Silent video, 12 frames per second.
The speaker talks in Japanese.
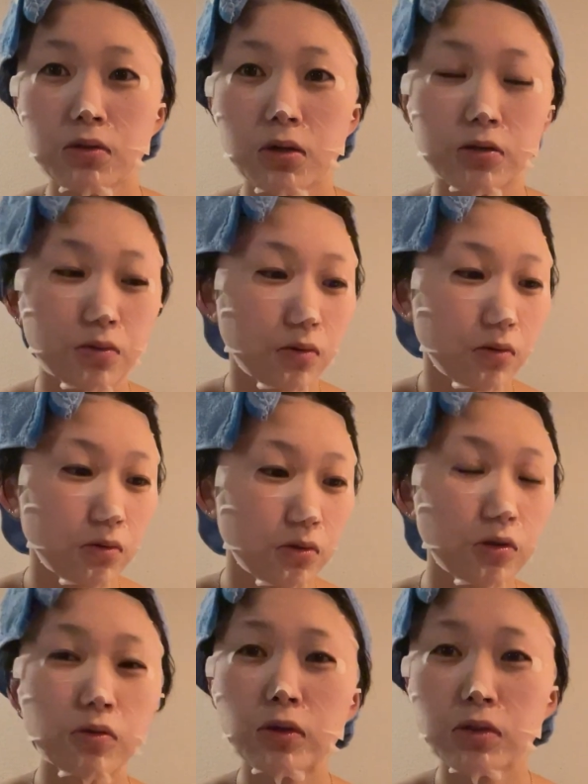あの、
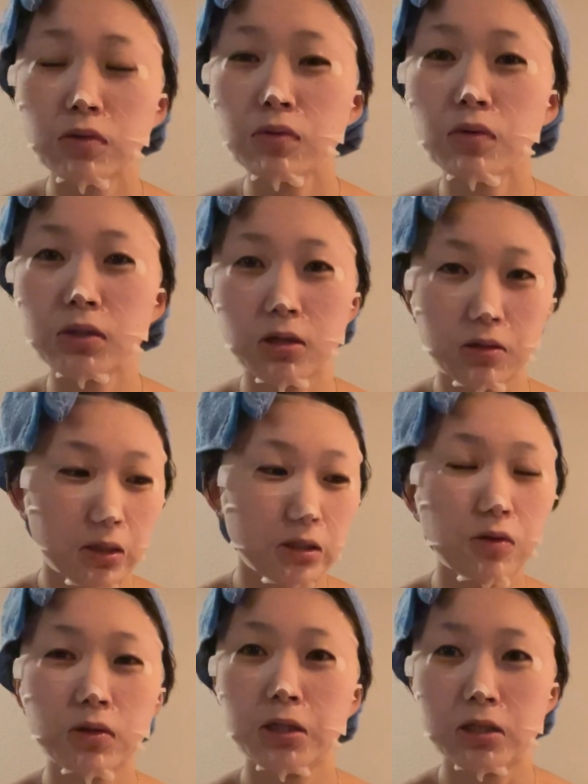中高中高生には
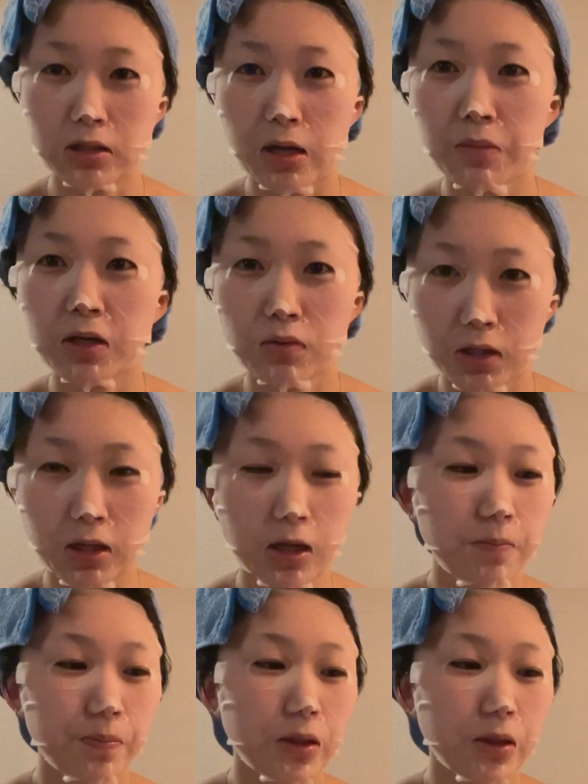必要ないですね、あんまりこれね。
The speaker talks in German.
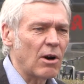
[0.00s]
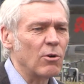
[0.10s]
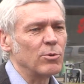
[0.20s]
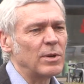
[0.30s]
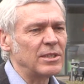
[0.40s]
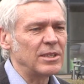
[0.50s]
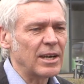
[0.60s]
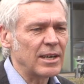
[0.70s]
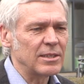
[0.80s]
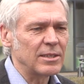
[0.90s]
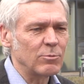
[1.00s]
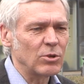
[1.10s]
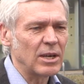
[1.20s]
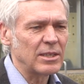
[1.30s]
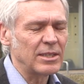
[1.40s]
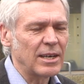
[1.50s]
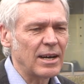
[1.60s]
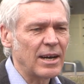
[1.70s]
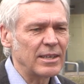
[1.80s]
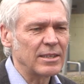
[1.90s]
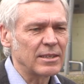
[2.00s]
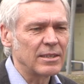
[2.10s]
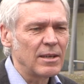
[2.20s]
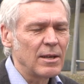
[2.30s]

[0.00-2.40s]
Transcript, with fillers: wir auch über die direkte Demokratie erreichen.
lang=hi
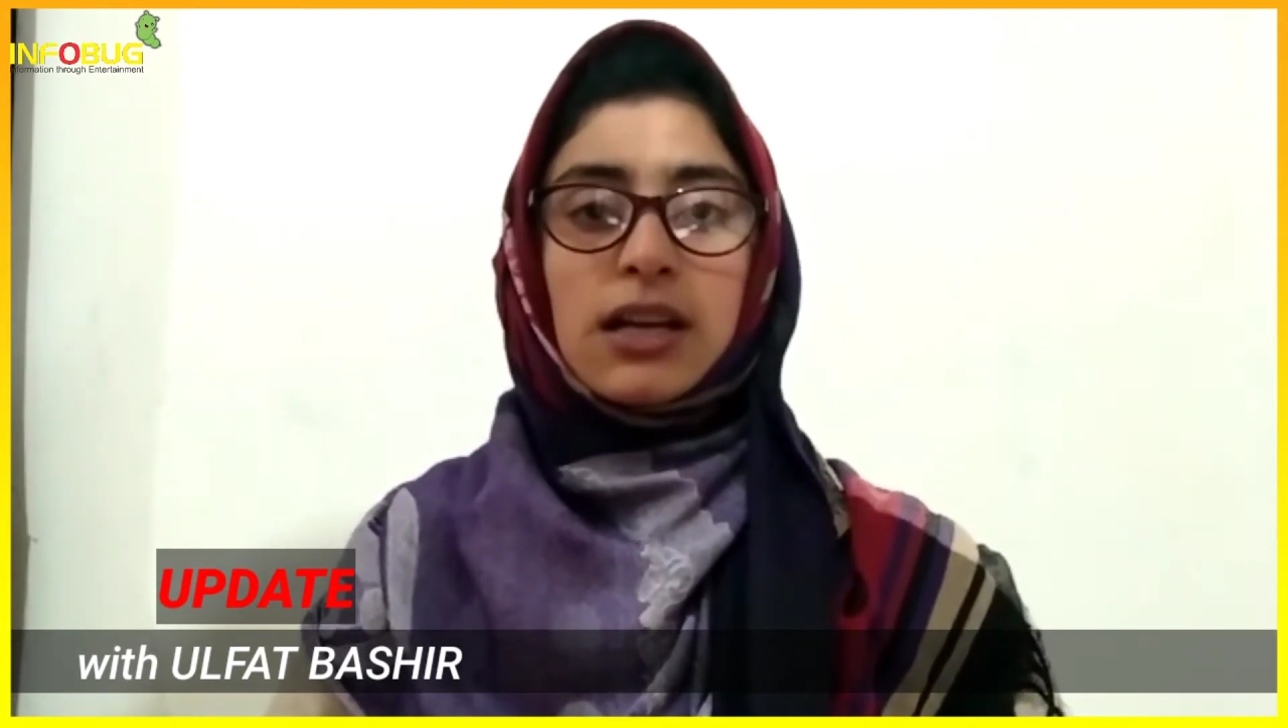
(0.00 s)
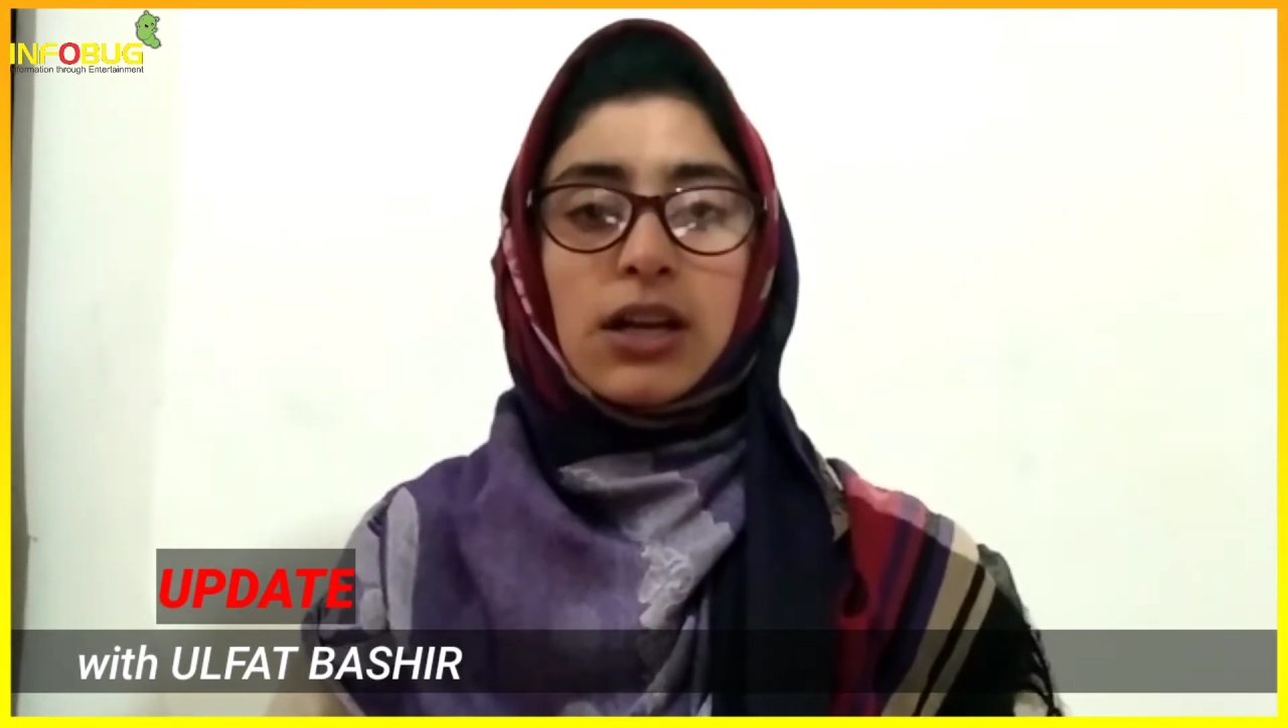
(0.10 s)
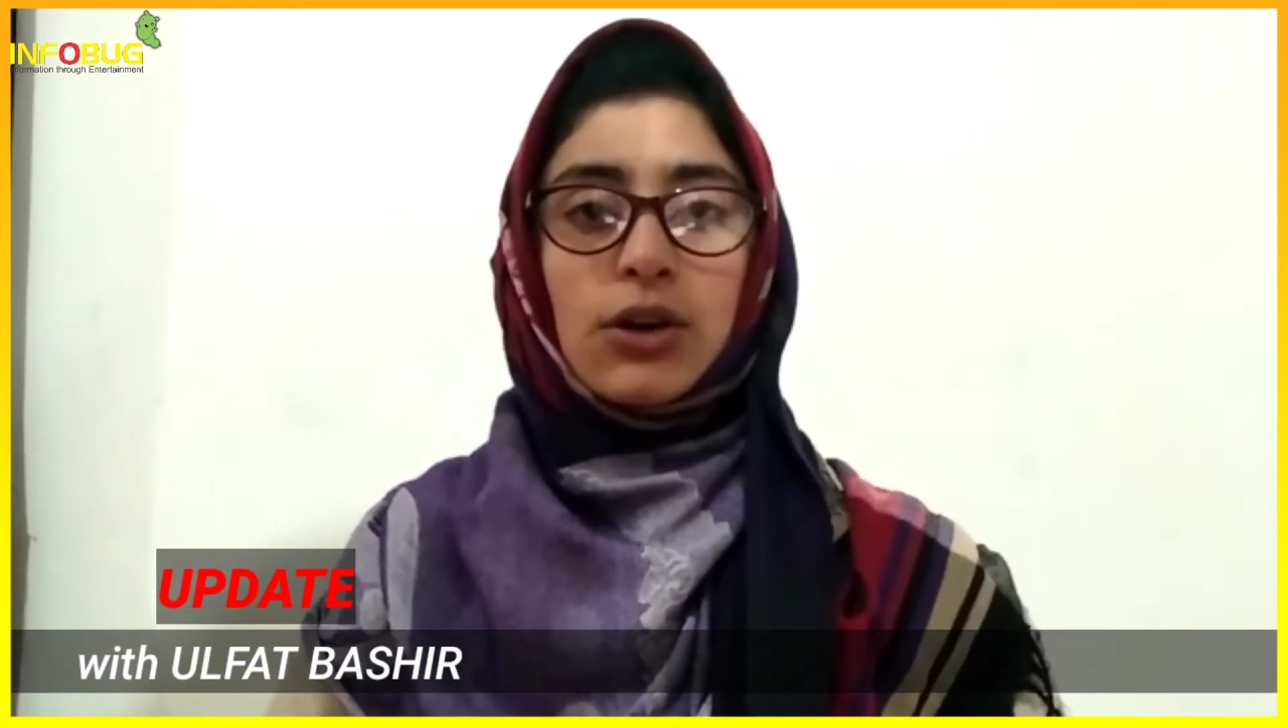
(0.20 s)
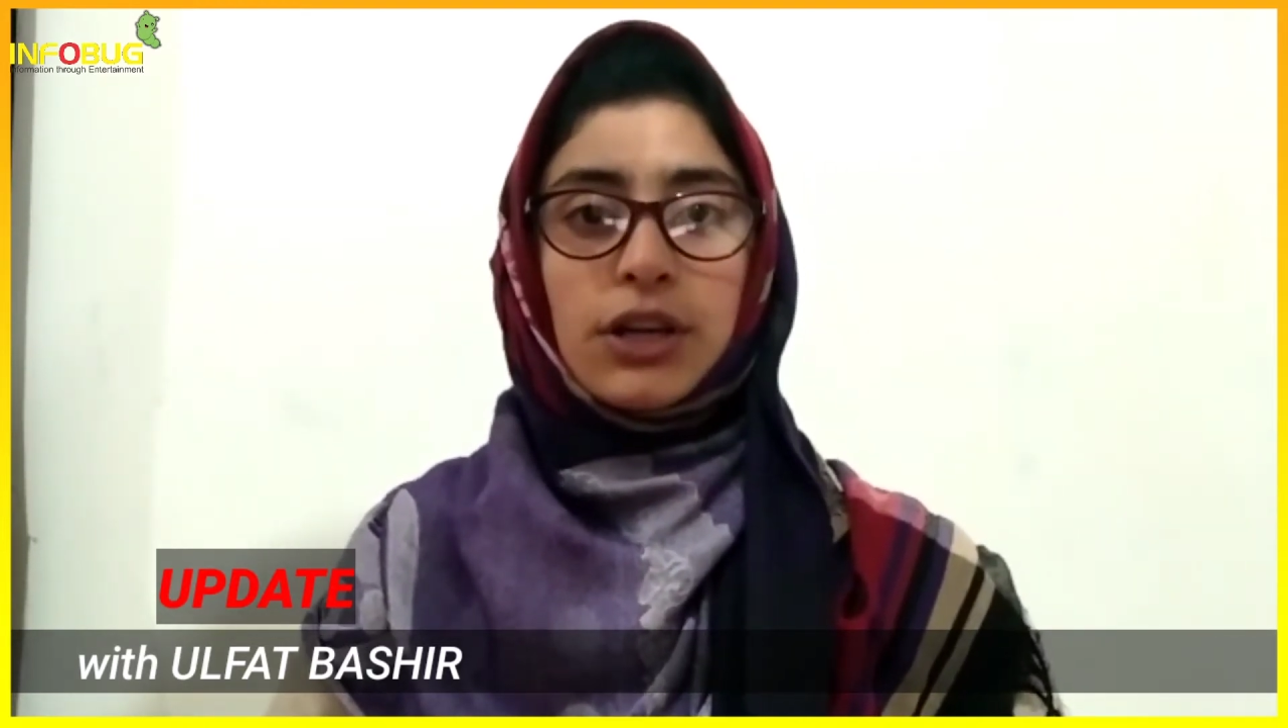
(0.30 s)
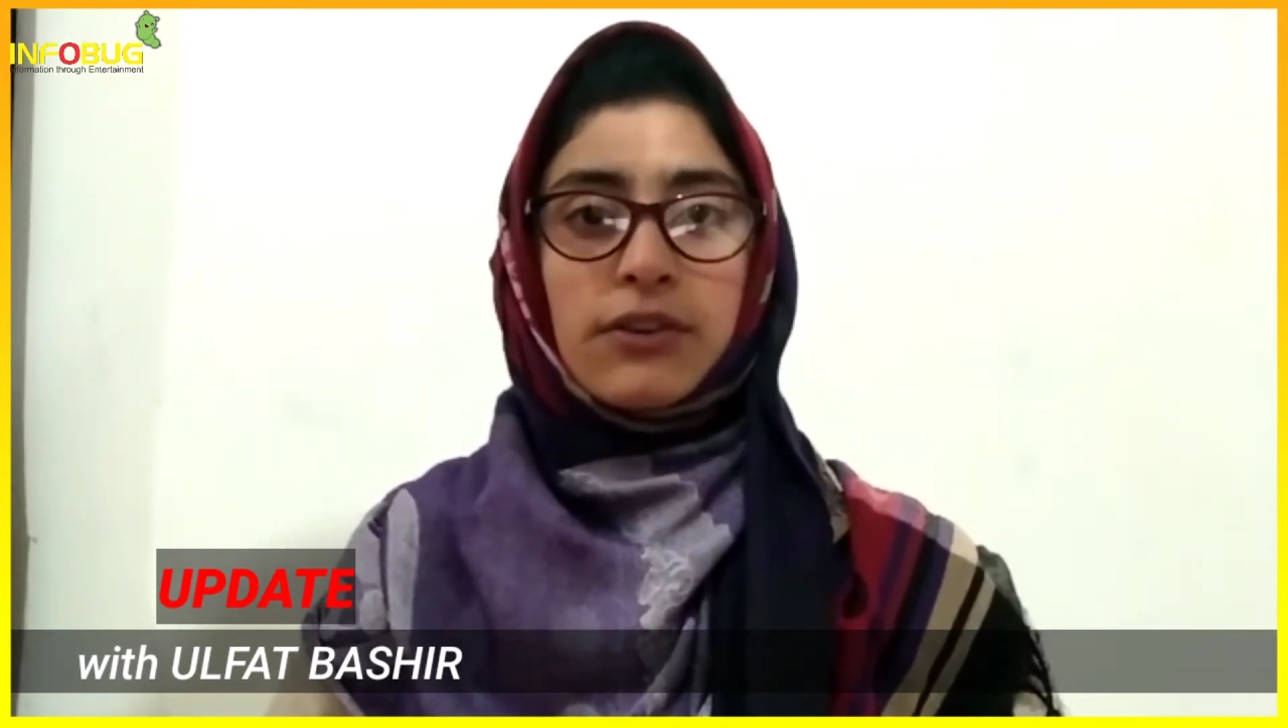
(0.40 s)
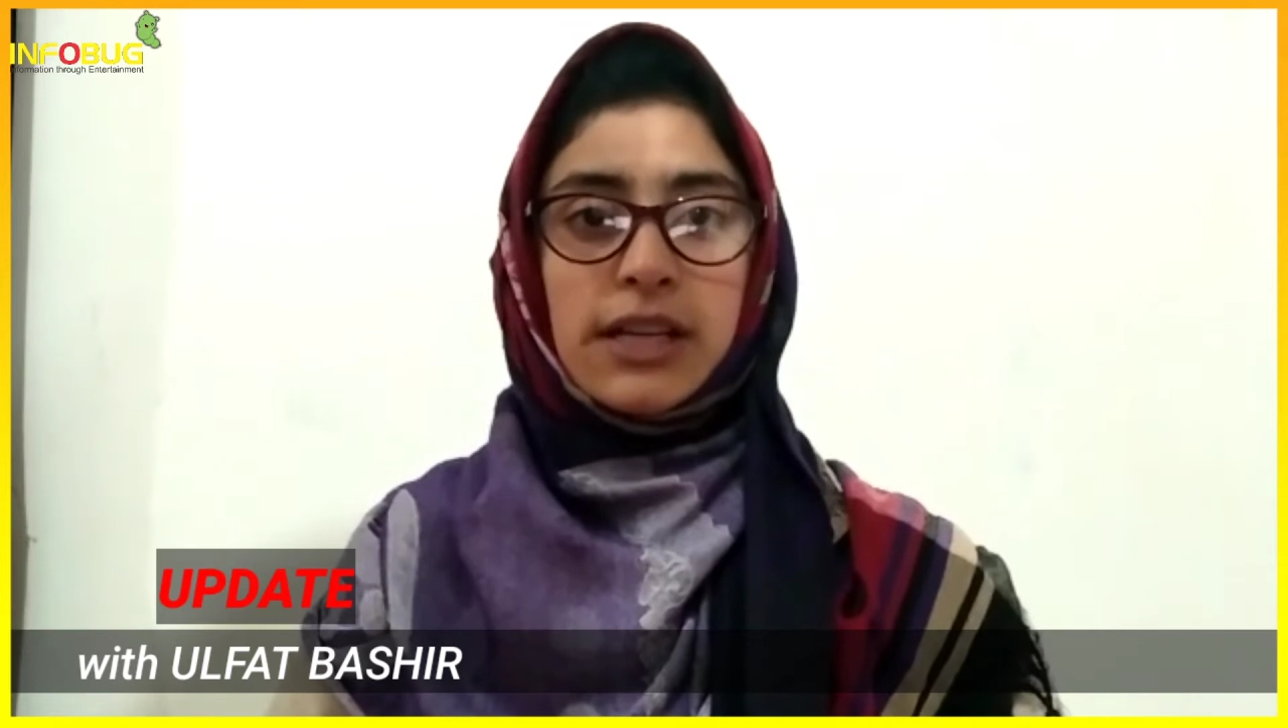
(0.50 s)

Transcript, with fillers: कल होने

=-=-=

** Problem statement **
Pictures are not part of the copy. Please reproduce the material word for word.

** Written response **
Silent video, 12 frames per second.
The speaker talks in Japanese.
あの、
中高中高生には
必要ないですね、あんまりこれね。
The speaker talks in German.
[0.00s]
[0.10s]
[0.20s]
[0.30s]
[0.40s]
[0.50s]
[0.60s]
[0.70s]
[0.80s]
[0.90s]
[1.00s]
[1.10s]
[1.20s]
[1.30s]
[1.40s]
[1.50s]
[1.60s]
[1.70s]
[1.80s]
[1.90s]
[2.00s]
[2.10s]
[2.20s]
[2.30s]

[0.00-2.40s]
Transcript, with fillers: wir auch über die direkte Demokratie erreichen.
lang=hi
(0.00 s)
(0.10 s)
(0.20 s)
(0.30 s)
(0.40 s)
(0.50 s)

Transcript, with fillers: कल होने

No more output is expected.